The paper [32] describes a method for recognizing the classes of street-parking vehicles. They combine two already developed systems: vehicle recognition system based on local feature configuration, and the other is detecting street-parking vehicles from side-view range images. These two systems are combined here to develop a new system with which it is possible not only count the number of street-parking cars but also to recognize their class of vehicle type such as sedam, wagon, mini-van or so. This system can recognize four vehicle classes: sedan, wagon, mini-van and hatchback. Outdoor experimental results have shown the accuracy of 79%. The database was extended in comparison to [36] to 34 testing images.

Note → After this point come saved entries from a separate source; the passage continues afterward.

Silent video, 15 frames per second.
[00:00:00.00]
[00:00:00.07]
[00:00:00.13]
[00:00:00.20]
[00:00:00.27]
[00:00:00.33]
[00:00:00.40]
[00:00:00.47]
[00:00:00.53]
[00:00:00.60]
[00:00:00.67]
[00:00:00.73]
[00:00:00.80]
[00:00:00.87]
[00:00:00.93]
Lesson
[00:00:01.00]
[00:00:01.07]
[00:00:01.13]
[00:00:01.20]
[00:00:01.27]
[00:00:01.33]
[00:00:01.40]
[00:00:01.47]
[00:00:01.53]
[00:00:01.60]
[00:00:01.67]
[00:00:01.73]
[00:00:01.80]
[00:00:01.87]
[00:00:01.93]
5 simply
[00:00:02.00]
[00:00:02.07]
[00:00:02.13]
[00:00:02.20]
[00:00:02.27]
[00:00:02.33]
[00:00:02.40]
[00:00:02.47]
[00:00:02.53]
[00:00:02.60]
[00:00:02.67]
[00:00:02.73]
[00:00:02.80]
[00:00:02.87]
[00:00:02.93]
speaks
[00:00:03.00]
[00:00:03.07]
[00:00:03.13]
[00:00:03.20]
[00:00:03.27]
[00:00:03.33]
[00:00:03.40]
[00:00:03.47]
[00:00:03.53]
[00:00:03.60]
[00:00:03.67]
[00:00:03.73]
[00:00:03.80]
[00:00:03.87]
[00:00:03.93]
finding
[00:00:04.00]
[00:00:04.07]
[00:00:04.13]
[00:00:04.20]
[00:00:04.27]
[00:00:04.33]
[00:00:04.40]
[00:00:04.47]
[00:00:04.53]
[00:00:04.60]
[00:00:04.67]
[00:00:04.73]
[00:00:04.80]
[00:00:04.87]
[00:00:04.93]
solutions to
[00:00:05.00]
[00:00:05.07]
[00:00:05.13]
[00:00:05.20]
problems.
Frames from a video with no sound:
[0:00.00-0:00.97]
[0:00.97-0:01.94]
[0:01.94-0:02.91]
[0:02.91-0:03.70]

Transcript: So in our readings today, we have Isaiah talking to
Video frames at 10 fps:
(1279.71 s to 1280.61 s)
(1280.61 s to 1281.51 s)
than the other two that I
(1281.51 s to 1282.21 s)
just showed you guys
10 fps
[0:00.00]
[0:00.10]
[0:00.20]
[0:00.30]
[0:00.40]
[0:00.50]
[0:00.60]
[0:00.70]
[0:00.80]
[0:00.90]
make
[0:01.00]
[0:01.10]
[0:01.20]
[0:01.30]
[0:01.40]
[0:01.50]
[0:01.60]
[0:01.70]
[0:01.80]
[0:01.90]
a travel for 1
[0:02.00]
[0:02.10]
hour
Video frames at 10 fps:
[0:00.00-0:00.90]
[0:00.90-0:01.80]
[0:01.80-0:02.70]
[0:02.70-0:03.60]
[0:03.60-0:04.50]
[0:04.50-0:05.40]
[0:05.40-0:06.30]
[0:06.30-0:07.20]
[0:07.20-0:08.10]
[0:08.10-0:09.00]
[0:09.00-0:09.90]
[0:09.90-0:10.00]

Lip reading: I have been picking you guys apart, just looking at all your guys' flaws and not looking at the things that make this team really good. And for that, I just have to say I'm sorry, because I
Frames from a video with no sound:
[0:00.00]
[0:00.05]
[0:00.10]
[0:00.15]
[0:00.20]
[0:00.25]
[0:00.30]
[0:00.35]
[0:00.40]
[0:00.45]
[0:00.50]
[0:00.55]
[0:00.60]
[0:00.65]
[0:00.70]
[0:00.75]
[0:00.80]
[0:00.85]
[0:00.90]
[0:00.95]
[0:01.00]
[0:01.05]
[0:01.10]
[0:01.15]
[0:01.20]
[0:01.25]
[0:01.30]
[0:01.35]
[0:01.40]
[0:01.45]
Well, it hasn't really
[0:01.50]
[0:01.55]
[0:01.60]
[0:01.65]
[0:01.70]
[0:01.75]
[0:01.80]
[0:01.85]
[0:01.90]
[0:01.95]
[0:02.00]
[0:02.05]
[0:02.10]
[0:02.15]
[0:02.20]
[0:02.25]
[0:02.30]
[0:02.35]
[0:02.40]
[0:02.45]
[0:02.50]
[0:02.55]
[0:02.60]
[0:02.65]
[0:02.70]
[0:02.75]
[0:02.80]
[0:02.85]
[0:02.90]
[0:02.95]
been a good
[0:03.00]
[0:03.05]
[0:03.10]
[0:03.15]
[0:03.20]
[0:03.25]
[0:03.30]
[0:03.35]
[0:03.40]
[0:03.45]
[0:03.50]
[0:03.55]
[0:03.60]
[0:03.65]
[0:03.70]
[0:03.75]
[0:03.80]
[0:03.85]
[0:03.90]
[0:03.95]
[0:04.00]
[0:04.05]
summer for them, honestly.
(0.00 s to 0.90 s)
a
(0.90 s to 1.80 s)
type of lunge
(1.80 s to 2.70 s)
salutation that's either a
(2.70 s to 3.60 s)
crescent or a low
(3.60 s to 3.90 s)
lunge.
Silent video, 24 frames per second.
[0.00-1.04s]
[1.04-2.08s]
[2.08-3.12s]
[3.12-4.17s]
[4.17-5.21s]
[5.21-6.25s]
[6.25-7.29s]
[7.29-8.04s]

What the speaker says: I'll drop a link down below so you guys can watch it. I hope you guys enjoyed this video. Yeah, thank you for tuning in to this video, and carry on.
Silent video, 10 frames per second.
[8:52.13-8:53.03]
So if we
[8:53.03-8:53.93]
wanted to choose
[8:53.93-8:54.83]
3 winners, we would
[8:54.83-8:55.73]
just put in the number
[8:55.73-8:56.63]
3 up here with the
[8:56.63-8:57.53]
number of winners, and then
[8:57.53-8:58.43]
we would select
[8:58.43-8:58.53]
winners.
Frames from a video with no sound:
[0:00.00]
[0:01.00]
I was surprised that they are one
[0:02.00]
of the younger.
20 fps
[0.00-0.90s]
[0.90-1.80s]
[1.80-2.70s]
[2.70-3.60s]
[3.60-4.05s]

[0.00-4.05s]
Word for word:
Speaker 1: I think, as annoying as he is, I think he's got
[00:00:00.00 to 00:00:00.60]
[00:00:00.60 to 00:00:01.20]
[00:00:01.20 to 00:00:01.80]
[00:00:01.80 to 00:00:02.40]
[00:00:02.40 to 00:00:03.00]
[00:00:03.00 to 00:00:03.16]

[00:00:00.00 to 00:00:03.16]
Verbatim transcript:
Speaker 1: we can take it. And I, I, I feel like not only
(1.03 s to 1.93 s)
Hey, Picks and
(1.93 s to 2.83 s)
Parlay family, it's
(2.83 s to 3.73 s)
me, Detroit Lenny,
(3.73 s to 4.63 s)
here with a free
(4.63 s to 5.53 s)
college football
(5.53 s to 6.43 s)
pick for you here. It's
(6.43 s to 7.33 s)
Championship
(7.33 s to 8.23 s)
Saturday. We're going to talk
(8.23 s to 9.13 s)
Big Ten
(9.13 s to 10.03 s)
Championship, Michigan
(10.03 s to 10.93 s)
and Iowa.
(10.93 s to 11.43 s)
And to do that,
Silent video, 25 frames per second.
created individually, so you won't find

In [34] an approach for learning to detect objects in still gray images that is based on a sparse, part-based representation of objects is presented. A vocabulary of information-rich object parts is automatically constructed from a set of sample images of the object class of interest. Images are then represented using parts from this vocabulary, along with spatial relations observed among them. Based on this representation, a learning algorithm was used to learn to detect instances of the object class. The framework developed here can be applied to any object with distinguishable parts in relatively fixed spatial configuration. Experiments shown here reports robustness to partial occlusion and backgound variation. In addition, solutions to several methodological issues that are significant for the research community to be able to evaluate object detection approaches are discussed and offered here.